Au moins 70 États ont franchi le cap du XXIe siècle avec des lois interdisant les relations homosexuelles. Dans certains pays, les relations homosexuelles sont passibles de peine de mort (Afghanistan, Arabie Saoudite, Iran notamment).

Selon Amnistie internationale, dans chaque société, le droit pénal définit les bornes des comportements sexuels licites, c’est-à-dire qu’il limite l’expression et la satisfaction du désir sexuel des individus autant que cela est nécessaire pour garantir les droits d’autrui. Ces restrictions varient d’une culture à l’autre et évoluent au fil de l’histoire, à mesure que les interdits archaïques sont levés et que de nouveaux droits sont reconnus.

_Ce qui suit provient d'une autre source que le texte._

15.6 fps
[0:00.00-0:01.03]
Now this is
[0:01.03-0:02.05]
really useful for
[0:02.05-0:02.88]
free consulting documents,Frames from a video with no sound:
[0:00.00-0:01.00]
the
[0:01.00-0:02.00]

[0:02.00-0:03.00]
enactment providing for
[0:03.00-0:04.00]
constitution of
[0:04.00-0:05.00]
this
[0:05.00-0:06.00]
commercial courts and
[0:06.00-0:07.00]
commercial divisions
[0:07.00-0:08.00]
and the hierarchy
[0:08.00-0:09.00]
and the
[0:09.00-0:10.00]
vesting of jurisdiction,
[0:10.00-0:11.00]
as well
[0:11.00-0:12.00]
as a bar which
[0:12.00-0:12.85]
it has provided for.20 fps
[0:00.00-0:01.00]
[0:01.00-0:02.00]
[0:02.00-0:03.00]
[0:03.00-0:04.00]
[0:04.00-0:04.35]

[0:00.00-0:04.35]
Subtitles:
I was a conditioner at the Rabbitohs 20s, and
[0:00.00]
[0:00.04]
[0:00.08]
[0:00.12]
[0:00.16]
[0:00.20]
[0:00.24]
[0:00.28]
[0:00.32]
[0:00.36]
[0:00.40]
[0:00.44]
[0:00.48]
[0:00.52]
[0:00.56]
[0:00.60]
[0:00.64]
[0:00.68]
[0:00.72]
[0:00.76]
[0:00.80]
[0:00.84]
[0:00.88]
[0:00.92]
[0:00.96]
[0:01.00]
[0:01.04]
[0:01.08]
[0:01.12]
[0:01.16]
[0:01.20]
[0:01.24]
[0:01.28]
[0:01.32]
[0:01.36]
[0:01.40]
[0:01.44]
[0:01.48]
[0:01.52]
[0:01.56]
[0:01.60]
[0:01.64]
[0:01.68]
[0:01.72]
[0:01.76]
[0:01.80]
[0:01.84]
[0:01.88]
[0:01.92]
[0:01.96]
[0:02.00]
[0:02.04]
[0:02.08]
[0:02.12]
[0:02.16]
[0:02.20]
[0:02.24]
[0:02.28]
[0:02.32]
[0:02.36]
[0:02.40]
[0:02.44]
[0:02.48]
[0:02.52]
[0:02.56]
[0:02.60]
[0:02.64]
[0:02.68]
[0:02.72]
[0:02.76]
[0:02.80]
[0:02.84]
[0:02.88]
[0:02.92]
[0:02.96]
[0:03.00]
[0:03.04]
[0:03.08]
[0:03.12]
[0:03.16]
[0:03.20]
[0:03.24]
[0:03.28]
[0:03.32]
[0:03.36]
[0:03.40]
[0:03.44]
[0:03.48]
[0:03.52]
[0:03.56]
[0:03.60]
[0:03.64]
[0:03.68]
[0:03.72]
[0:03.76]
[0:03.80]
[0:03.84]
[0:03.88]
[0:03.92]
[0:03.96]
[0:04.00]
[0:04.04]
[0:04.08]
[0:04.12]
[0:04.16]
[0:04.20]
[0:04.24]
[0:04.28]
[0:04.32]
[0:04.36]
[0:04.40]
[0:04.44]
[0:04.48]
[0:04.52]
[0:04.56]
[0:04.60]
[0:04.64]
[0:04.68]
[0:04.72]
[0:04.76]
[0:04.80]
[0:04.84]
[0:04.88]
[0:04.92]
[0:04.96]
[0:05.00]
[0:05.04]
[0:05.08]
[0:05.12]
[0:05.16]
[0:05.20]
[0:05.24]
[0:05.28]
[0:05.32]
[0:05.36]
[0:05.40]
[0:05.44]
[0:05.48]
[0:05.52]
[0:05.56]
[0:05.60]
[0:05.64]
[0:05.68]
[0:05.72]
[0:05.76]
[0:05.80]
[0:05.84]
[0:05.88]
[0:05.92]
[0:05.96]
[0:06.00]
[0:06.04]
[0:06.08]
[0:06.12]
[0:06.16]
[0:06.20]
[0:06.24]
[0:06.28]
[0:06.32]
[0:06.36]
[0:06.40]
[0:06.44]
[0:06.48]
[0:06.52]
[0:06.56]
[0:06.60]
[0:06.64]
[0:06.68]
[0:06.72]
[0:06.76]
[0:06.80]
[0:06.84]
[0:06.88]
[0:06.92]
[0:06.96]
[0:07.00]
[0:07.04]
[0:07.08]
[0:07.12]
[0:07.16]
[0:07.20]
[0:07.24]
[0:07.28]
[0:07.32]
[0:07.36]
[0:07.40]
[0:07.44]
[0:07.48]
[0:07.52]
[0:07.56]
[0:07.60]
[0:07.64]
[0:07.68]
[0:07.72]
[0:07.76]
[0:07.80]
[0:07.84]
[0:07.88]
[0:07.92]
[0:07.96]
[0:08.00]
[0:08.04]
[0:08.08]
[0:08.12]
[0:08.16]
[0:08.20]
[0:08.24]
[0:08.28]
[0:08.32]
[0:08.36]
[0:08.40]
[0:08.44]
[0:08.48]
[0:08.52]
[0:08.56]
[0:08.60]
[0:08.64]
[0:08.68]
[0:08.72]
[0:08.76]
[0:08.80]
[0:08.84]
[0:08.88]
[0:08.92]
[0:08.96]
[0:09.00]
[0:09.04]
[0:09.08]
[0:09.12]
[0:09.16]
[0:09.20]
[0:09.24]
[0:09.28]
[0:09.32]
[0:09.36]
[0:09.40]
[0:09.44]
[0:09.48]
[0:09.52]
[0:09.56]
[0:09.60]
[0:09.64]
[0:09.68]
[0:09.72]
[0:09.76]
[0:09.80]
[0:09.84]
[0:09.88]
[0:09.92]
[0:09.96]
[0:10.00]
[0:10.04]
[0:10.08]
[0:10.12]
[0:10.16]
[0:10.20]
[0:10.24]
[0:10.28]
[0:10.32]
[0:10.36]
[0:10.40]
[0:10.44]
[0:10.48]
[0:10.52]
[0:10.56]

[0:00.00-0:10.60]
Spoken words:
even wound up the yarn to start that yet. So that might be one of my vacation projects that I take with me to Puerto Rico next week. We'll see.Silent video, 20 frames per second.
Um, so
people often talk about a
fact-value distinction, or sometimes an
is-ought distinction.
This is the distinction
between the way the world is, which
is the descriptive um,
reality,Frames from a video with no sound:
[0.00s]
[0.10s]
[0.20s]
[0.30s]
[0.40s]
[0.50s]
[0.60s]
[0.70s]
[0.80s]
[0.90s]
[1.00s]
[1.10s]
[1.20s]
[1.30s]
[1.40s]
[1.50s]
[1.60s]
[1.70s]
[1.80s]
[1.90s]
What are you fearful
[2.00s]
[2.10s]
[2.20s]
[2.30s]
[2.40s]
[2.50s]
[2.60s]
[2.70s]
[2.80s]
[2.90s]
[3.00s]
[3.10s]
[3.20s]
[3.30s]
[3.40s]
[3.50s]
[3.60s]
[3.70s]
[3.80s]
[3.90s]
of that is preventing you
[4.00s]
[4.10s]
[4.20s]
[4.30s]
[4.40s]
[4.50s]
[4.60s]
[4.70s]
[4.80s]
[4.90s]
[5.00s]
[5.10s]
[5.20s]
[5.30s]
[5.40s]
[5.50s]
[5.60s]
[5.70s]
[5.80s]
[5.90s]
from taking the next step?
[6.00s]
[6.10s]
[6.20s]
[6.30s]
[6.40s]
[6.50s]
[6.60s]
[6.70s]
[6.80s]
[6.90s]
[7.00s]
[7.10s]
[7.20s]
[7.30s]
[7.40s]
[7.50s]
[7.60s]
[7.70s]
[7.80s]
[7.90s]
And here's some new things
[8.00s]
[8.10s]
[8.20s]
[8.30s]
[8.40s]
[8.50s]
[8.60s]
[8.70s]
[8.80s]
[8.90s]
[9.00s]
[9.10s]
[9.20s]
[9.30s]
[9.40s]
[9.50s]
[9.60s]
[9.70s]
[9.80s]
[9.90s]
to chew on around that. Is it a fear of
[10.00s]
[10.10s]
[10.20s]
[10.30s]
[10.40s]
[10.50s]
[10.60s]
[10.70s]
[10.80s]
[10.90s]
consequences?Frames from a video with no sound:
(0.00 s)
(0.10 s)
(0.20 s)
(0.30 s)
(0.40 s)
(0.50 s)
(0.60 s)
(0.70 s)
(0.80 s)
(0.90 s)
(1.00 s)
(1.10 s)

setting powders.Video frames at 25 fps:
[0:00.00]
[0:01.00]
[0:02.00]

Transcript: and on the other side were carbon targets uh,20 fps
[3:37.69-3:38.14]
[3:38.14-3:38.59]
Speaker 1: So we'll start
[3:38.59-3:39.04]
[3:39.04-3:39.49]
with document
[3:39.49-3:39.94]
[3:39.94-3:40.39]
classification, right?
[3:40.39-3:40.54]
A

Le terme « sodomie » a souvent été utilisé par les législateurs pour désigner tout ce qui se situe au-delà des limites autorisées. Parmi les nombreuses pratiques qui ont été dénommées ainsi à diverses époques et dans différents pays figuraient les relations sexuelles entre personnes de race différente et tout acte sexuel non destiné à la procréation.

Les lois criminalisant les relations homosexuelles existent, sous des formes différentes, sur tous les continents[1][3]. Dans certains pays, les rapports homosexuels entre adultes consentants sont criminalisés sous l’appellation de « sodomie », « crimes contre nature », « actes pervers ». Ailleurs, diverses expressions de l’identité homosexuelle tombent sous le coup de la loi en raison de chefs d’inculpation vagues: « actes immoraux » ou « scandale public ». En de nombreux endroits du monde, ces lois sont des vestiges de la domination coloniale mais sont défendues, paradoxalement, par des chefs de gouvernements post-coloniaux qui les considèrent comme une protection nécessaire face à l’homosexualité, ce « produit d’importation ».

Ces lois peuvent également encourager les forces de l’ordre à ne pas traiter comme des êtres humains ces détenus qui passent pour des criminels du seul fait de leur identité. Parce qu’elles donnent à la discrimination un caractère institutionnel, elles constituent une incitation officielle à commettre des actes de violence motivés par l’identité sexuelle dans toutes sortes de circonstances: en détention préventive, en prison, dans les rues ou au domicile. En privant de certains de ses droits une partie de la population, elles empêchent les personnes victimes de torture et d’autres mauvais traitements en raison de leur identité sexuelle d’obtenir réparation; elles permettent aux tortionnaires de continuer à agir en toute impunité.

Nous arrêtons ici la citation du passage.